Odpowiedź na pytanie: "Jakie to znaczenie?" brzmi" ogromne.
Nie tylko my sami się czytamy. Jest cała rzesza gości, młodych ludzi, ludzi, którzy dojrzeli do poznania jakiejś innej prawdy niż "odpolityczniona" lub michnikowa papka.
Elig: ode mnie 10.
Mieszanie
29 Października, 2013 - 23:10
Masz rację.
Jednak gdy ja, oswojony z rzeczywistością antykomuch, obserwuję takie próby wybielania kanalii:
tragiczna postać, tajemniczy człowiek, pierwszy lub ostatni, to wiem, że ktoś miesza w historii.
NIEPOPRAWNY INACZEJ
NIEPOPRAWNY INACZEJ
j.w.
29 Października, 2013 - 23:23
Otóż to!
@tańczący z widłami
29 Października, 2013 - 23:56
elig: Gdzie ja wybielam Mazowieckiego?
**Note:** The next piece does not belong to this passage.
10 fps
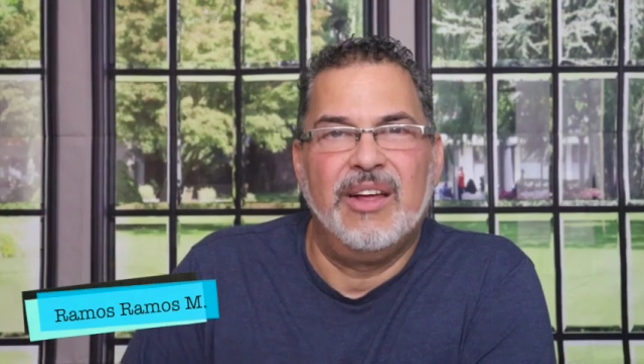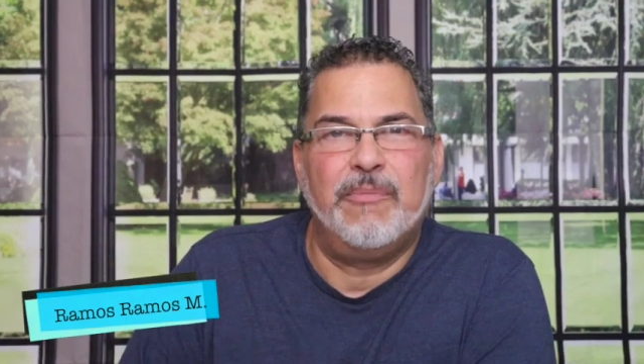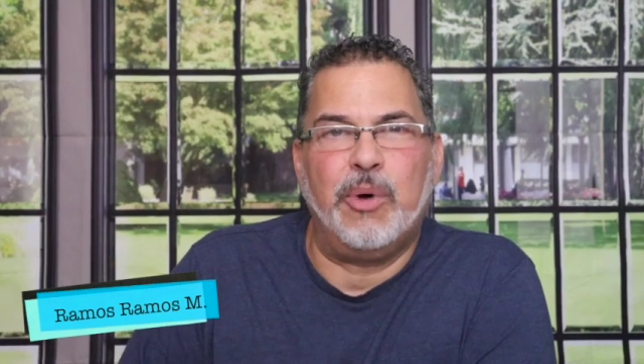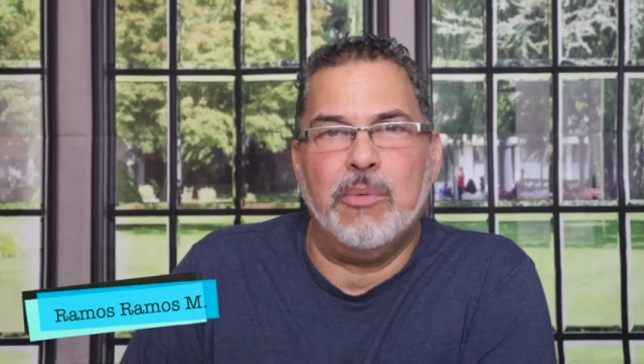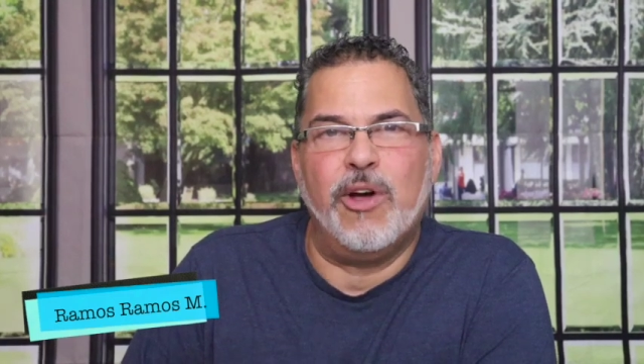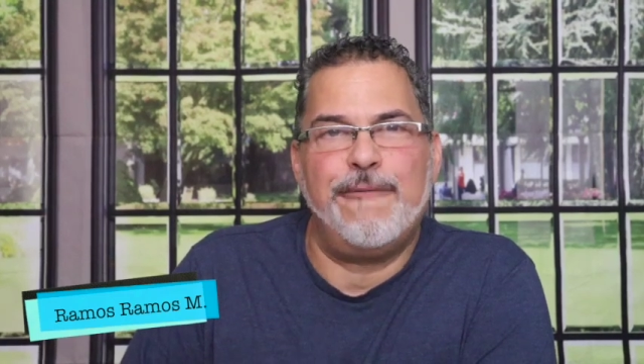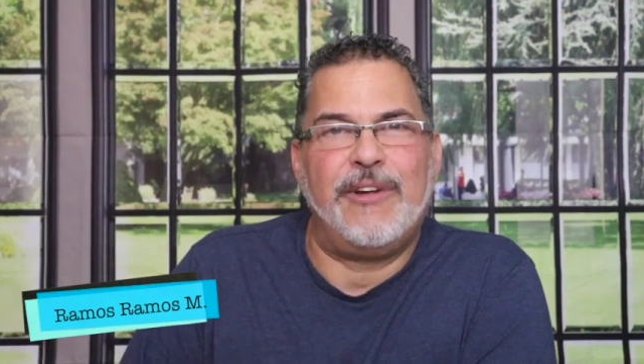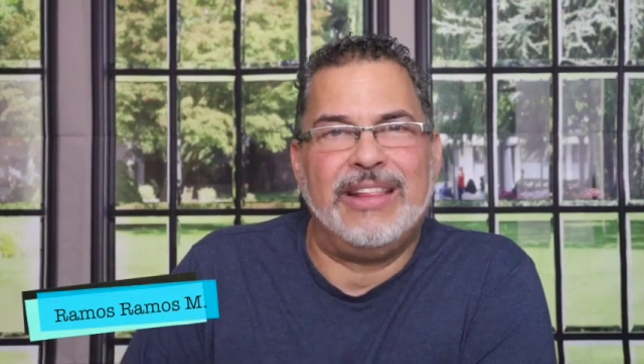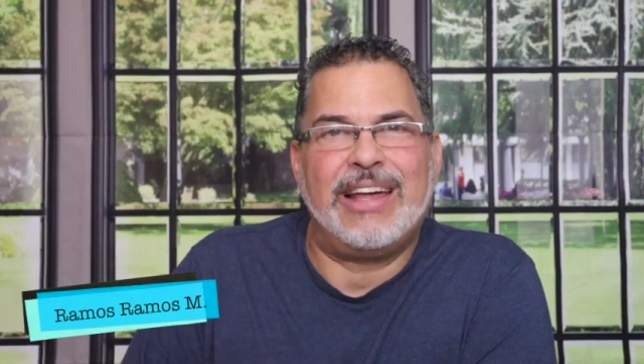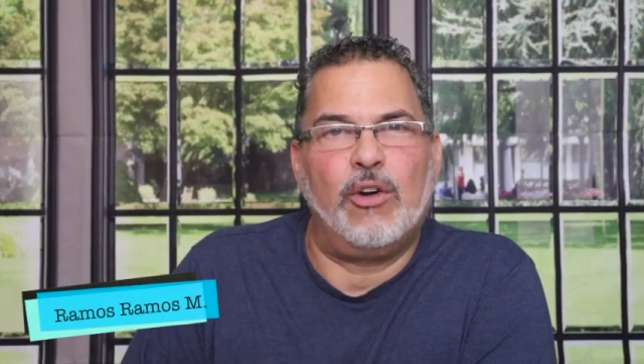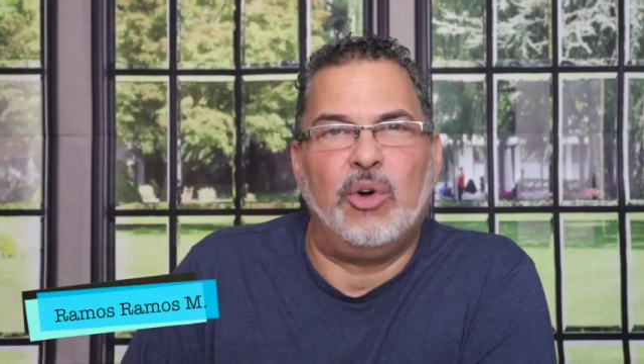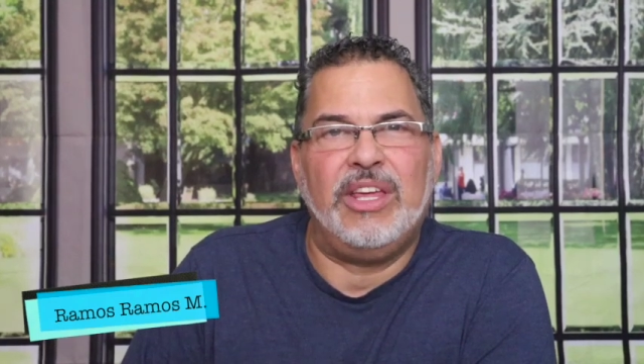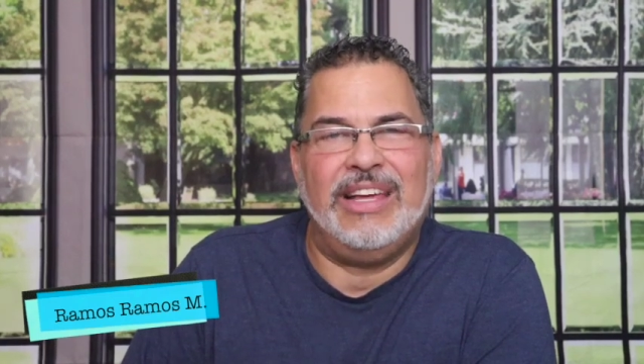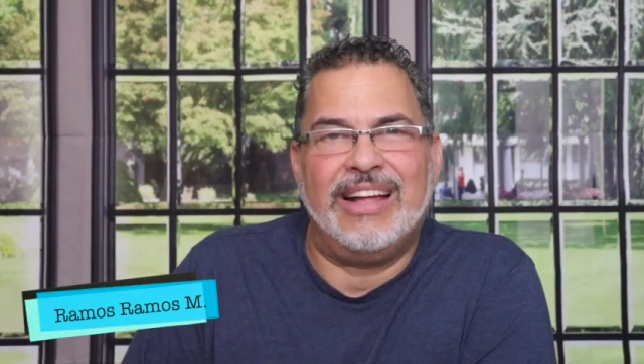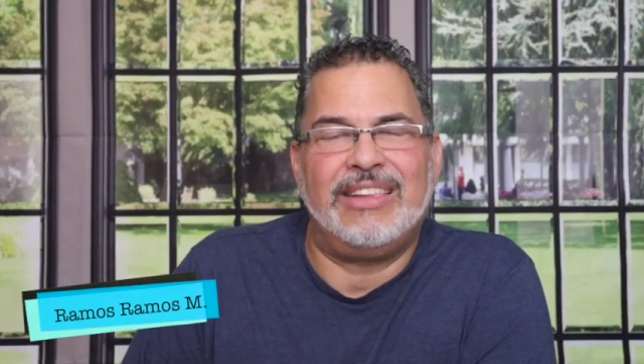podemos enfrentar los
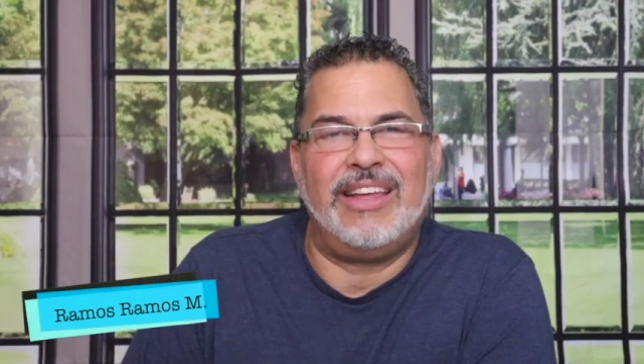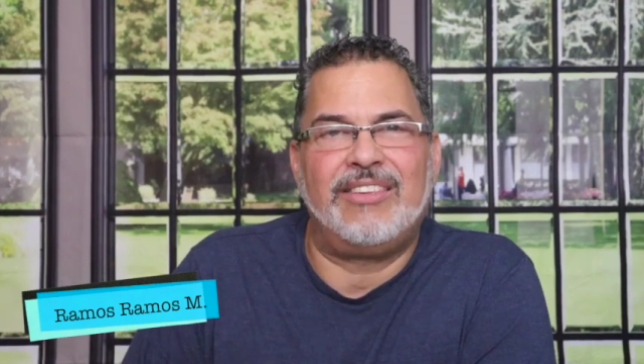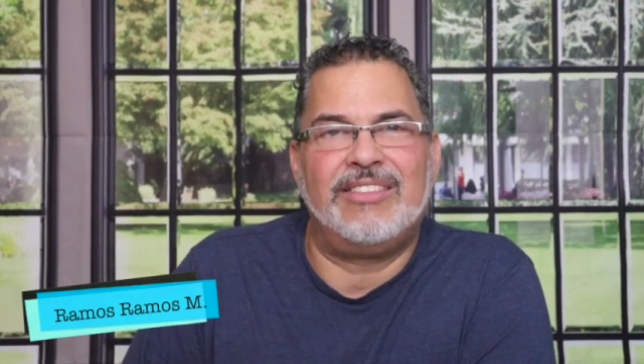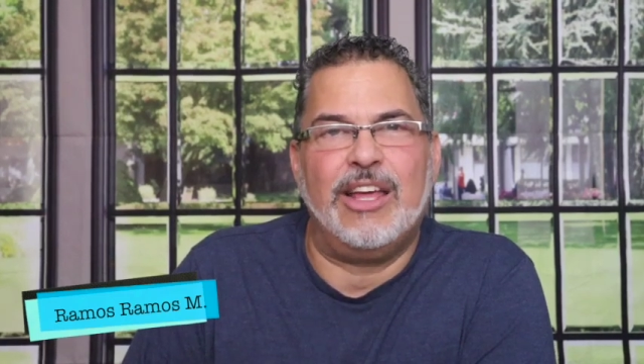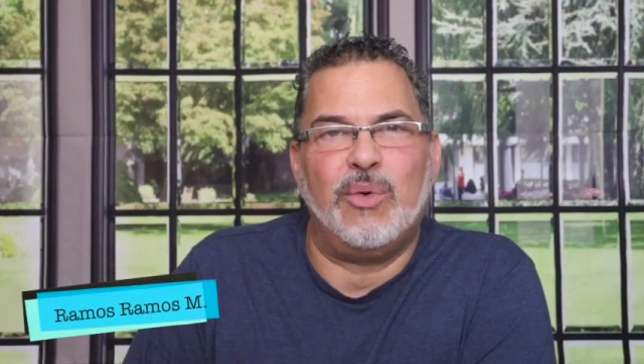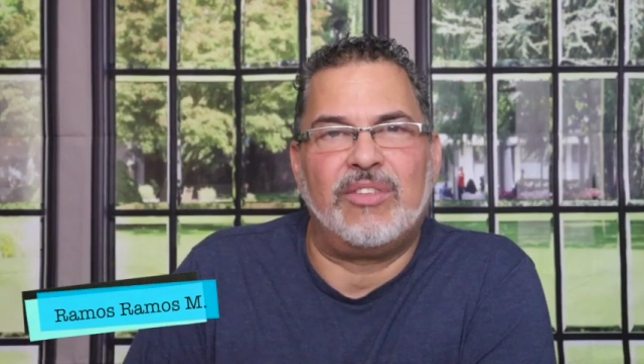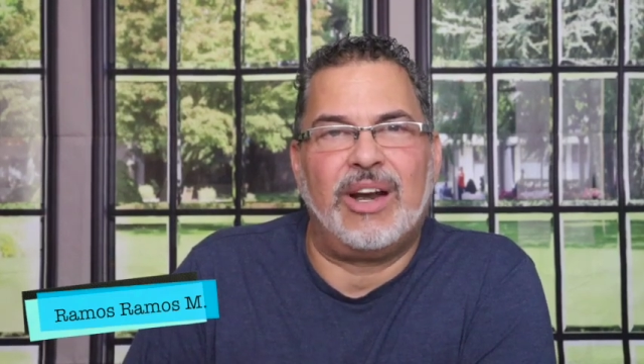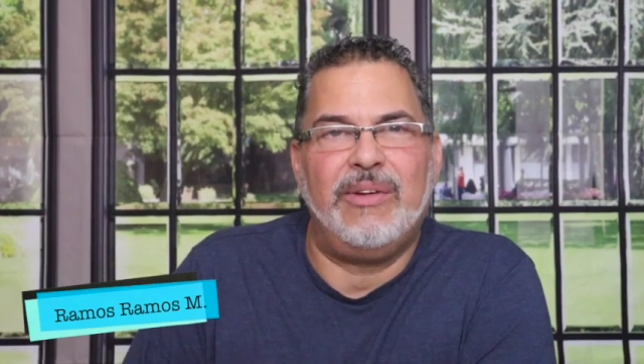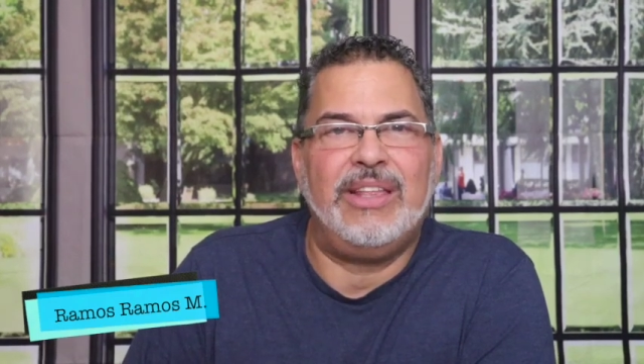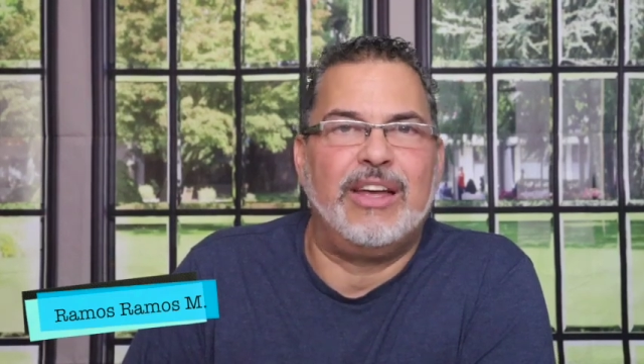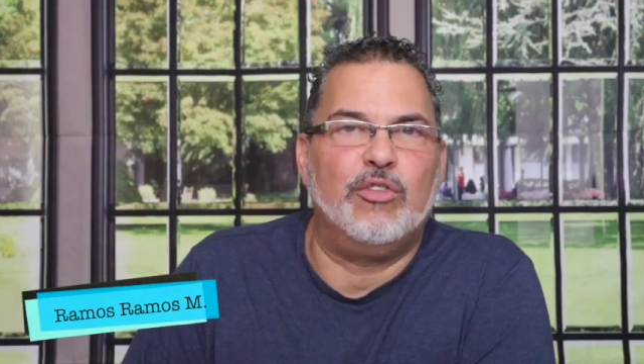gigantes de nuestra vida en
Jednago dobrego słowa o nim nie napisałam!
elig
Nie mam dylematów, zaszufladkowałem drania
30 Października, 2013 - 09:51
Już sama teza postawiona przez Ciebie w pierwszym zdaniu, jest według mnie fałszywa. Cyt : "Nad tym pytaniem historycy będą zastanawiać się jeszcze przez długie lata".
Sugerujesz więc, że przyszłe pokolenia (w domyśle : naukowcy, profesorowie, historycy, społeczeństwo) będą zastanawiać się nad rolą w/w kanalii, oceniać jego czyny, dywagować, przekomarzać się, udowadniać racje, za jego zaprzaństwem oraz przeciw.
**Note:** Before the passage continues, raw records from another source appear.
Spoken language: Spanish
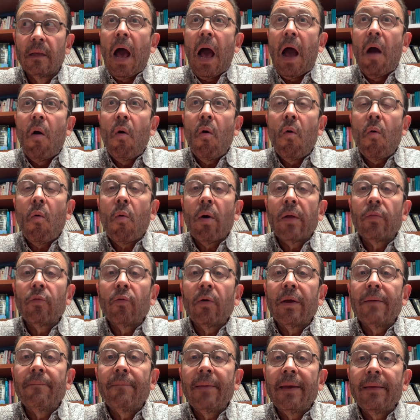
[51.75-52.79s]
Aun cuando
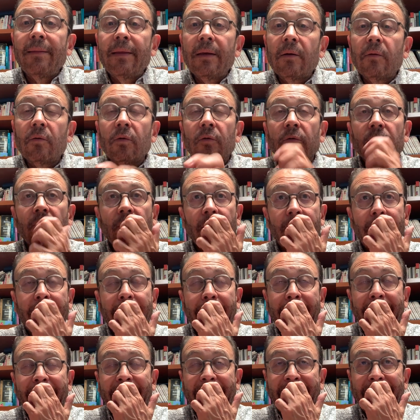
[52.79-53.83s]
hay médicos
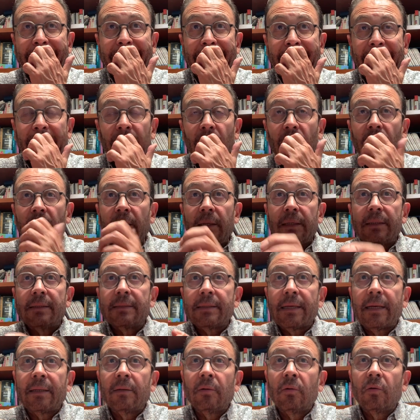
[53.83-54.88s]
que están
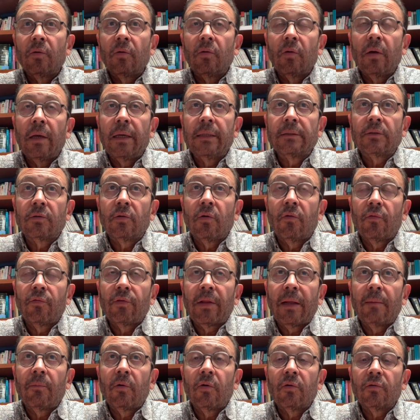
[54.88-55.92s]
utilizando esto,
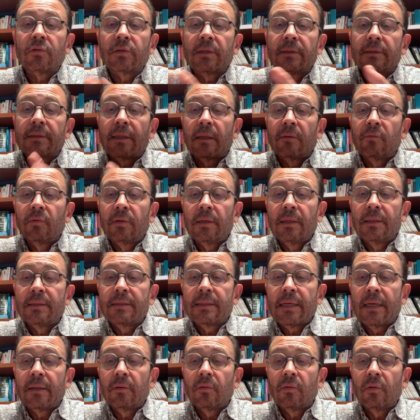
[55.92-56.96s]
oftalmólogos que están
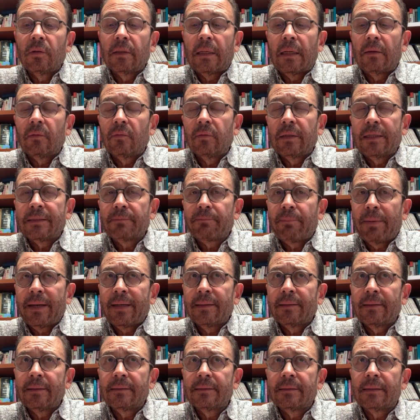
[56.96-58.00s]
utilizando en algunas
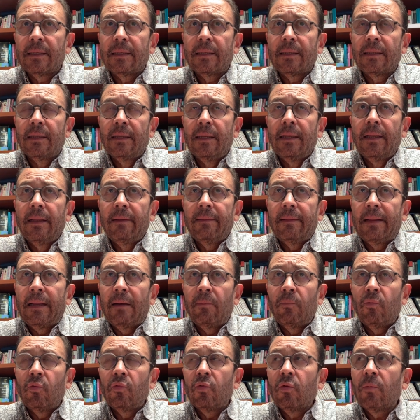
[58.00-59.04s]
partes de, del
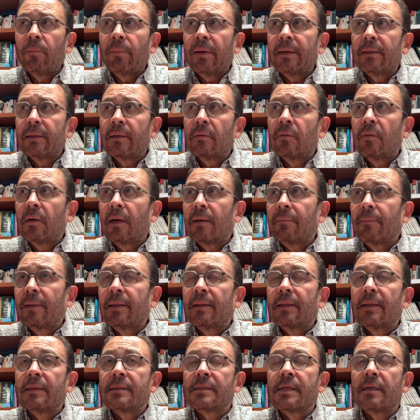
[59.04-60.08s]
mundo,
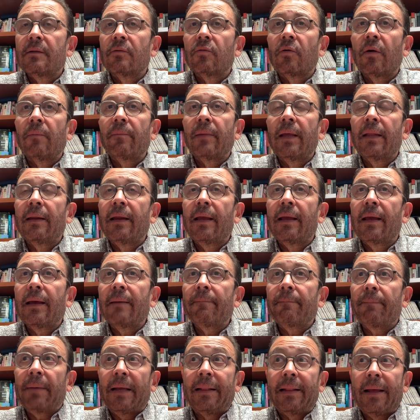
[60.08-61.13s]
particularmente en
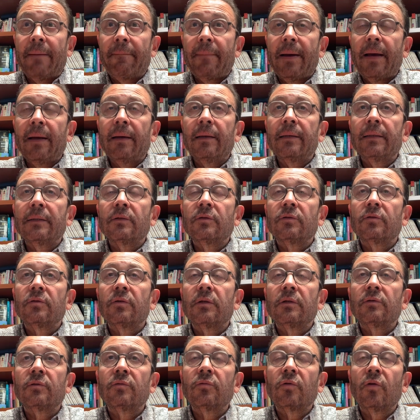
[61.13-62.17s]
Centroamérica, Panamá es,
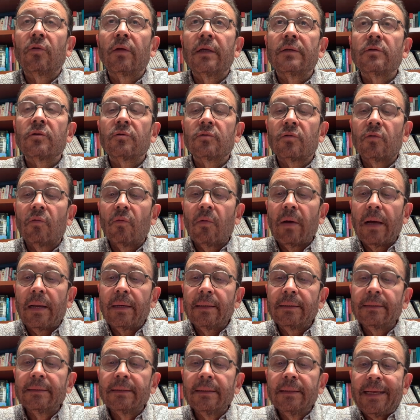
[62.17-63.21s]
uno de esos
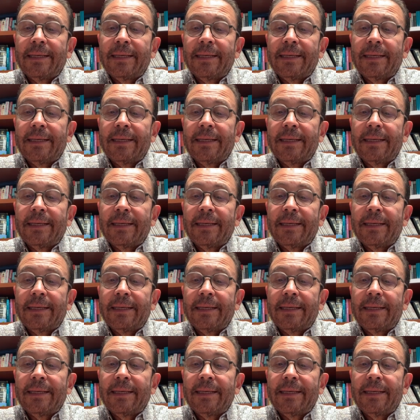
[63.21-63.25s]
lugares.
Czyli mam prawo przypuszczać, że mimo swoich zapewnień, przekazujesz jednak ukrytą treść, że kanalia była osobą kontrowersyjną, postacią niejednoznaczną i tragiczną, może pierwszą a może ostatnią.
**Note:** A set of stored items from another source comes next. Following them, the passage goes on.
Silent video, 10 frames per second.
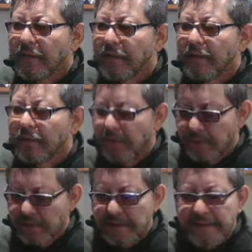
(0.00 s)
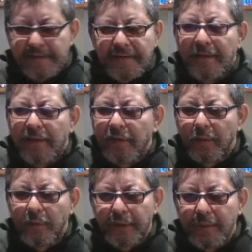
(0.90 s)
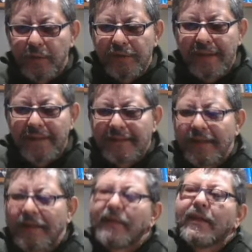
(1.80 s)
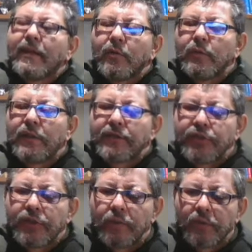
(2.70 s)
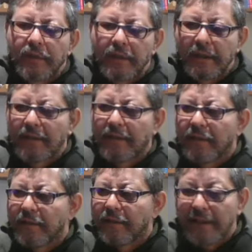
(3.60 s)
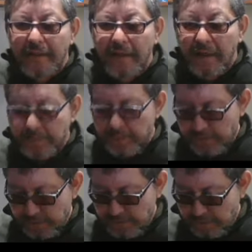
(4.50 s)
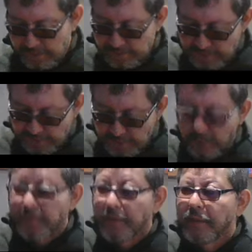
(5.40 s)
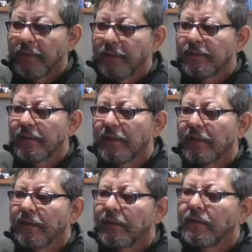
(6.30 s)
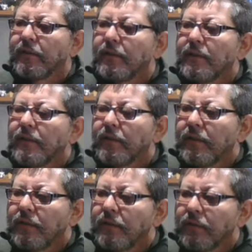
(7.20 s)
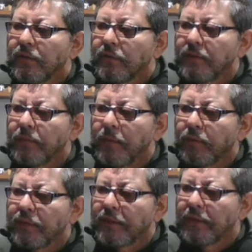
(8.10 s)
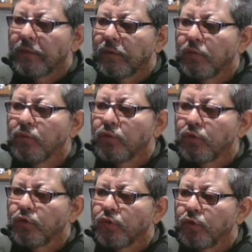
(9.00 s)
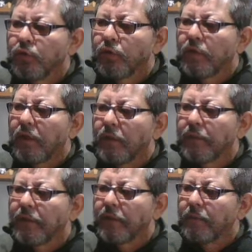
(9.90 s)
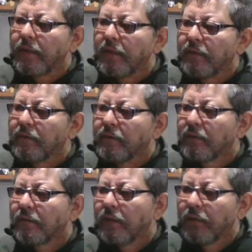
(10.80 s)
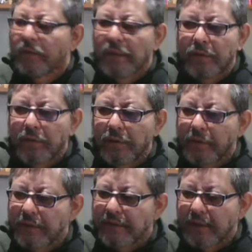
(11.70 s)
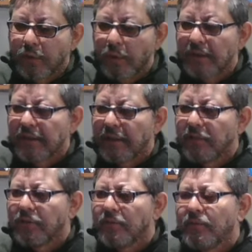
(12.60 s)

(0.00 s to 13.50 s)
Entonces, como tenemos que descargar un archivo de GitLab, necesito primero instalar. Entonces vamos a dar un sudo apt update, aunque todo debe estar actualizado.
A Nie prościej uznać po prostu, że to był podły drań, komunistyczny sprzedawczyk jakich mało ?
Ja tak zrobiłem................i nie muszę więcej mierzyć, ważyć , dywagować, jednym słowem zajmować się (w sensie dylematów) kanalią.
NIEPOPRAWNY INACZEJ
NIEPOPRAWNY INACZEJ
@tańczący z widłami
30 Października, 2013 - 11:27
elig: Tak, sądzę, że historycy będą się nad tym zastanawiać, badając materiały rożnych tajnich służb, które w międzyczasie zostaną ujawnione.
elig
Re: Mazowiecki-ostatni premier PRL, czy pierwszy premier III RP?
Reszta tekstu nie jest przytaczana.